▶ PROBLEM DETAILS
Each entry must be restated word for word.

[[ AVAILABLE RECORDS, beginning ]]

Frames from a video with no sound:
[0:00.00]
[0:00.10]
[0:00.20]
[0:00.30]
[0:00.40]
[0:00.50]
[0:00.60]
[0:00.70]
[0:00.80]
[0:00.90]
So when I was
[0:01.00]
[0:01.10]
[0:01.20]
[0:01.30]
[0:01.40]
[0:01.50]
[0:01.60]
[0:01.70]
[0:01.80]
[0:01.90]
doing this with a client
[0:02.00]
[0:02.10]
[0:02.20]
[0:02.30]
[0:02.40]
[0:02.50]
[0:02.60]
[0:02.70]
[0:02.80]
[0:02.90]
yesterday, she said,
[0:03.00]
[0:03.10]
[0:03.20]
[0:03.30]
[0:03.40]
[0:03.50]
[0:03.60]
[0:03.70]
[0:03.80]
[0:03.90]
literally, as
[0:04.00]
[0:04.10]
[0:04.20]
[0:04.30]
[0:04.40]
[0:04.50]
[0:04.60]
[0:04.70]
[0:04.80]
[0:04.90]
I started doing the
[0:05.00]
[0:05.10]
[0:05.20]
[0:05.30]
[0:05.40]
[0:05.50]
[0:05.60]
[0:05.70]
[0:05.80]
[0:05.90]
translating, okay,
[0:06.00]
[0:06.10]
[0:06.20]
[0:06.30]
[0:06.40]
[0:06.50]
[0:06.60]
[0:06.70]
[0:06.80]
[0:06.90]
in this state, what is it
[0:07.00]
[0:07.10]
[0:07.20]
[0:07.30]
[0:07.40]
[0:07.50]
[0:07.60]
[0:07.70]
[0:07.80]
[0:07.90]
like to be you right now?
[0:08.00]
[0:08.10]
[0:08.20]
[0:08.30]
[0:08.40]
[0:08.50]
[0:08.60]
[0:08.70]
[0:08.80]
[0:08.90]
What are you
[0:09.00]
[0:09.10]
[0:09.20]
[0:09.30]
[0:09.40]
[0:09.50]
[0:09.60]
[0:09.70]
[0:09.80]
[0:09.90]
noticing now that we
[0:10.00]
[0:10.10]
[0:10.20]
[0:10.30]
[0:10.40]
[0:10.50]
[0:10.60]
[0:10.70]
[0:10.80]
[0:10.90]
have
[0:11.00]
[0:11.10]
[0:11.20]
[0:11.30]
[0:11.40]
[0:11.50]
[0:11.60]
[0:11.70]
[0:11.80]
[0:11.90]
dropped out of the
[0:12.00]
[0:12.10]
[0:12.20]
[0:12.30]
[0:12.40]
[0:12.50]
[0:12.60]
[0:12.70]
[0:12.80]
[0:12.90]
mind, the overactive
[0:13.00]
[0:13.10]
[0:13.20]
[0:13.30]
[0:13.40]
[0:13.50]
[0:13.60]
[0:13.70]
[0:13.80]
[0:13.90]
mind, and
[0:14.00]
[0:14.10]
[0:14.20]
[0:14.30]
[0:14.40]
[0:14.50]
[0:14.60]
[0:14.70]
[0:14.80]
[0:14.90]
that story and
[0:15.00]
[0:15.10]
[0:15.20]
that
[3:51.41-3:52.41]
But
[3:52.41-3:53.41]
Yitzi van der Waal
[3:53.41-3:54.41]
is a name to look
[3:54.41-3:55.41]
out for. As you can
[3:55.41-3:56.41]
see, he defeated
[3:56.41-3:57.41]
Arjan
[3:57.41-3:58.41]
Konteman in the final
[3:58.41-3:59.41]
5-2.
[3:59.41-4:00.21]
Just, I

[[ AVAILABLE RECORDS, end ]]

▶ ANSWER TO THIS PROBLEM
Frames from a video with no sound:
[0:00.00]
[0:00.10]
[0:00.20]
[0:00.30]
[0:00.40]
[0:00.50]
[0:00.60]
[0:00.70]
[0:00.80]
[0:00.90]
So when I was
[0:01.00]
[0:01.10]
[0:01.20]
[0:01.30]
[0:01.40]
[0:01.50]
[0:01.60]
[0:01.70]
[0:01.80]
[0:01.90]
doing this with a client
[0:02.00]
[0:02.10]
[0:02.20]
[0:02.30]
[0:02.40]
[0:02.50]
[0:02.60]
[0:02.70]
[0:02.80]
[0:02.90]
yesterday, she said,
[0:03.00]
[0:03.10]
[0:03.20]
[0:03.30]
[0:03.40]
[0:03.50]
[0:03.60]
[0:03.70]
[0:03.80]
[0:03.90]
literally, as
[0:04.00]
[0:04.10]
[0:04.20]
[0:04.30]
[0:04.40]
[0:04.50]
[0:04.60]
[0:04.70]
[0:04.80]
[0:04.90]
I started doing the
[0:05.00]
[0:05.10]
[0:05.20]
[0:05.30]
[0:05.40]
[0:05.50]
[0:05.60]
[0:05.70]
[0:05.80]
[0:05.90]
translating, okay,
[0:06.00]
[0:06.10]
[0:06.20]
[0:06.30]
[0:06.40]
[0:06.50]
[0:06.60]
[0:06.70]
[0:06.80]
[0:06.90]
in this state, what is it
[0:07.00]
[0:07.10]
[0:07.20]
[0:07.30]
[0:07.40]
[0:07.50]
[0:07.60]
[0:07.70]
[0:07.80]
[0:07.90]
like to be you right now?
[0:08.00]
[0:08.10]
[0:08.20]
[0:08.30]
[0:08.40]
[0:08.50]
[0:08.60]
[0:08.70]
[0:08.80]
[0:08.90]
What are you
[0:09.00]
[0:09.10]
[0:09.20]
[0:09.30]
[0:09.40]
[0:09.50]
[0:09.60]
[0:09.70]
[0:09.80]
[0:09.90]
noticing now that we
[0:10.00]
[0:10.10]
[0:10.20]
[0:10.30]
[0:10.40]
[0:10.50]
[0:10.60]
[0:10.70]
[0:10.80]
[0:10.90]
have
[0:11.00]
[0:11.10]
[0:11.20]
[0:11.30]
[0:11.40]
[0:11.50]
[0:11.60]
[0:11.70]
[0:11.80]
[0:11.90]
dropped out of the
[0:12.00]
[0:12.10]
[0:12.20]
[0:12.30]
[0:12.40]
[0:12.50]
[0:12.60]
[0:12.70]
[0:12.80]
[0:12.90]
mind, the overactive
[0:13.00]
[0:13.10]
[0:13.20]
[0:13.30]
[0:13.40]
[0:13.50]
[0:13.60]
[0:13.70]
[0:13.80]
[0:13.90]
mind, and
[0:14.00]
[0:14.10]
[0:14.20]
[0:14.30]
[0:14.40]
[0:14.50]
[0:14.60]
[0:14.70]
[0:14.80]
[0:14.90]
that story and
[0:15.00]
[0:15.10]
[0:15.20]
that
[3:51.41-3:52.41]
But
[3:52.41-3:53.41]
Yitzi van der Waal
[3:53.41-3:54.41]
is a name to look
[3:54.41-3:55.41]
out for. As you can
[3:55.41-3:56.41]
see, he defeated
[3:56.41-3:57.41]
Arjan
[3:57.41-3:58.41]
Konteman in the final
[3:58.41-3:59.41]
5-2.
[3:59.41-4:00.21]
Just, I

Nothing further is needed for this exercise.